Vous pouvez en découvrir davantage sur Etel Adnan grâce à Margaux Brugvin qui revient sur les étapes marquantes de sa vie dans l’une de ses vidéos IGTV :

Horizons, curatée par Etel Adnan, jusqu’au 20 mars 2021, Lévy Gorvy Paris, 4 passage Sainte-Avoye (entrée par le 8 rue Rambuteau, 75003 Paris.

A quelques centaines de mètres, est exposé Christian Boltanski. Il s’agit de sa première exposition après sa rétrospective au Centre Pompidou, l’hiver dernier, mais aussi après la pandémie mondiale. Après, est ainsi le titre de l’exposition.

2020 a marqué l’artiste en ce que la mort, thème largement exploré dans son œuvre, a été placée au premier plan : au plus fort de l’épidémie, chaque jour, le nombre de morts été annoncé, nous avons vécu dans l’incertitude, avec l’angoisse de perdre des proches.

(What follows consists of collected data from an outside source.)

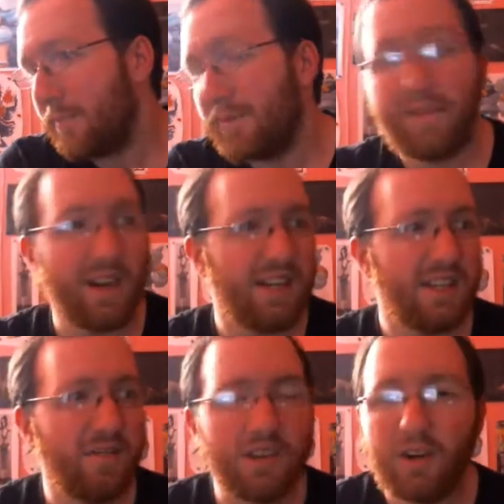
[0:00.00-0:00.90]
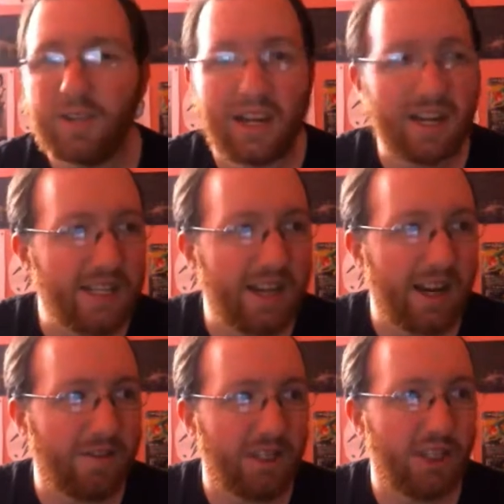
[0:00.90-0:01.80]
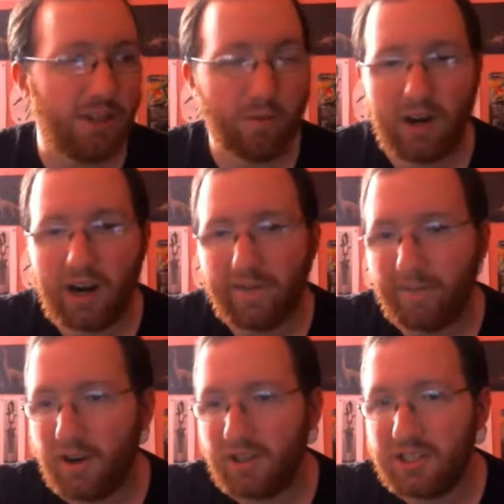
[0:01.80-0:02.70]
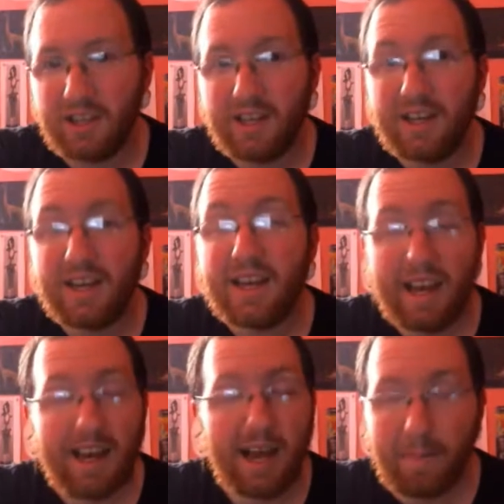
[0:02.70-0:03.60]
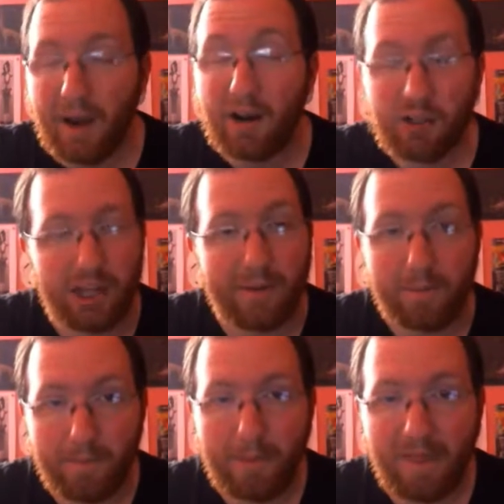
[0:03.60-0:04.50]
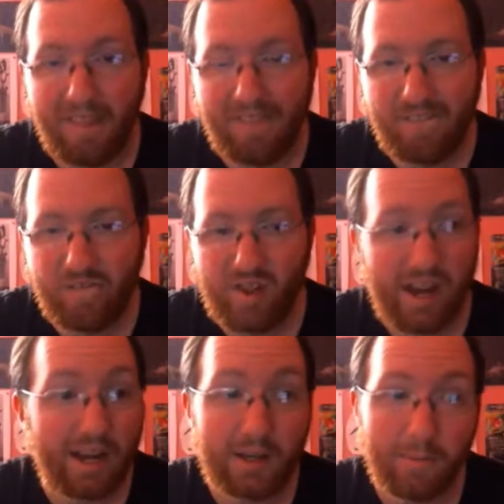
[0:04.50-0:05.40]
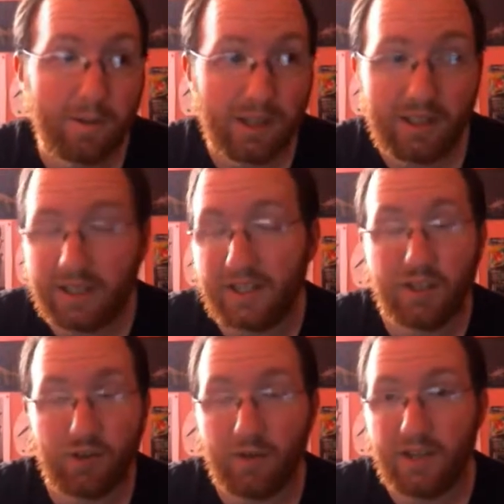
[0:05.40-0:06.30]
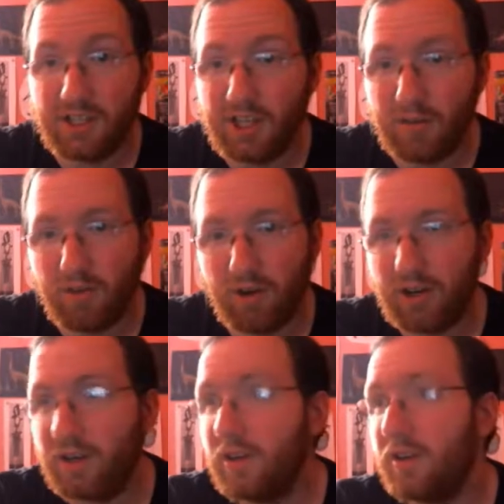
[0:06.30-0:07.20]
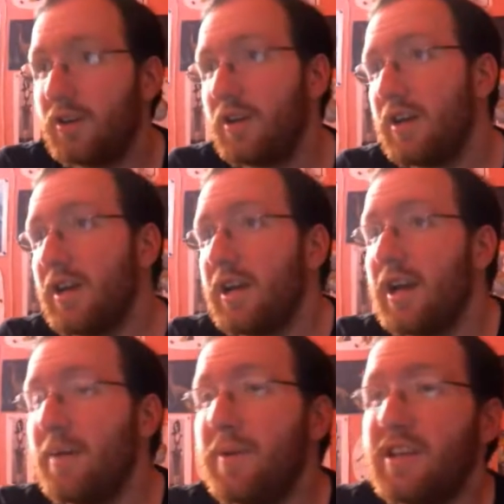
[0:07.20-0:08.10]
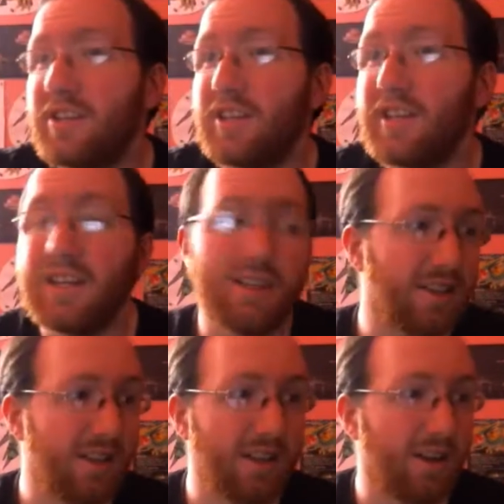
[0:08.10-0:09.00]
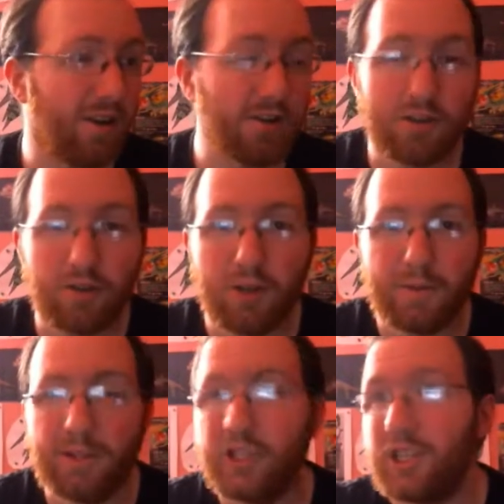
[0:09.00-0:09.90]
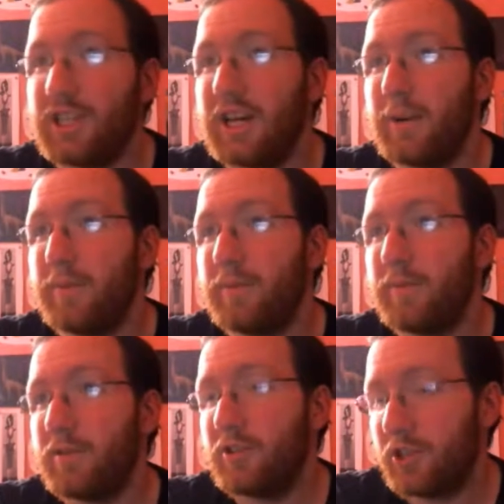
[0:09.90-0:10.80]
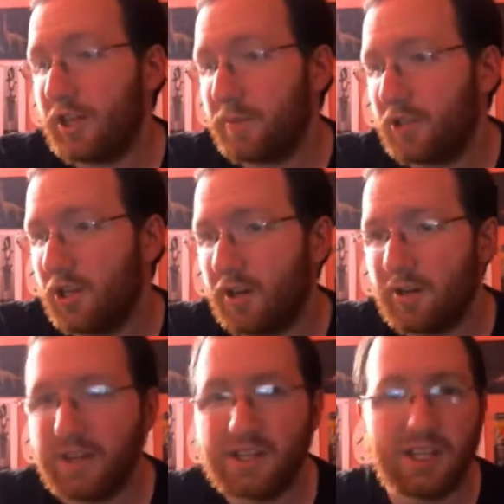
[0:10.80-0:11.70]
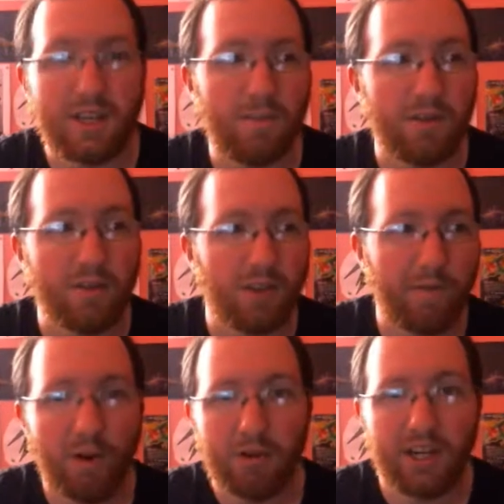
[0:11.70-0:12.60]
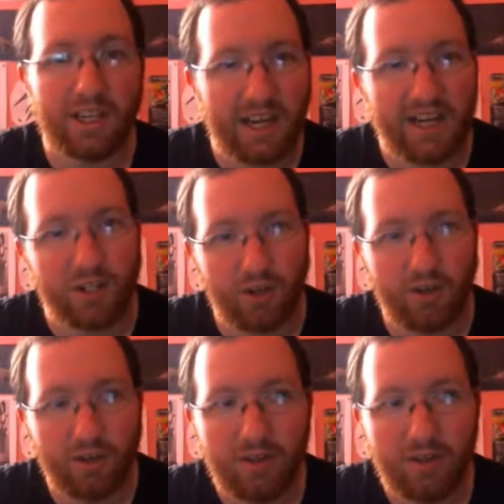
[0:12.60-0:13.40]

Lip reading: But the fact, even though that I did have Incineroar out first, it had Power Gem and completely destroyed Incineroar. And basically, Ultra Necrozma just kept slaughtering my team using Photon Geyser.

«  L’expérience que je souhaite pour le public qui vient visiter chacune de mes expositions n’est pas forcément de comprendre mais de ressentir que quelque chose a eu lieu  »

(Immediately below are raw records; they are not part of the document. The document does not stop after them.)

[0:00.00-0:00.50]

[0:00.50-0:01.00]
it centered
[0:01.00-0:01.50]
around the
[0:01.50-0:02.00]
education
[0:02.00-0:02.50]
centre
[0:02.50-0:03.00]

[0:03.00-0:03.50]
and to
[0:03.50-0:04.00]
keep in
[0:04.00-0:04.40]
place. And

Christian Boltanski dans Faire son temps, Ed. Centre Pompidou, Paris, 2019, entretien entre C. Boltanski et B. Blistène, p.63
Vue d’exposition, Après, Christian Boltanski, Galerie Marian Goodman, Paris, février 2021

Ce qui est marquant dans cette exposition est la capacité de l’artiste à transformer l’espace de la galerie en une suite d’installations, nous plongeant dans son univers, dans ses œuvres, à travers une esthétique qui lui est propre. « L’expérience que je souhaite pour le public qui vient visiter chacune de mes expositions n’est pas forcément de comprendre mais de ressentir que quelque chose a eu lieu » déclare l’artiste, ce qui est rendu possible par cette fantastique scénographie.

Vous pouvez réserver votre visite directement sur le site de la galerie, en suivant ce lien !

Après, Christian Boltanski, jusqu’au 13 mars 2021, Galerie Marian Goodman, 79 rue du Temple, 75003 Paris.

La galerie Templon expose une nouvelle série de peintures récentes de Claude Viallat, riches en couleurs, formes mais également explorations : on remarquera l’utilisation nouvelle de tissus provençaux, reliant telles des sutures les toiles marqués du motif de l’artiste. Et comme on ne rate jamais une occasion de se trouver face à des œuvres du maestro, je vous invite à vous y rendre. Vous pouvez également retrouver l’artiste au micro de d’Arnaud Laporte, qui revient sur les temps forts de sa carrière jusqu’à la question de sa postérité.

Détail d’une œuvre de Claude Viallat exposée actuellement à la Galerie Templon.

Sutures et Varia, Claude Viallat, jusqu’au 20 mars 2021, Galerie Templon, 28 rue du Grenier Saint-Lazare, 75003 Paris.

Enfin, vous pouvez vous rendre à la Galerie Perrotin, qui expose en ce moment de jeunes peintres. On peut y voir des œuvres d’Alex Foxton et Mathilde Denize, que nous avions découverts à la galerie Derouillon et dont nous avions beaucoup aimé le travail. Rendez-vous cette fois-ci rue de Turenne !

Les yeux clos, jusqu’au 27 mars 2021, Galerie Perrotin, 76 rue de Turenne, 75003 Paris.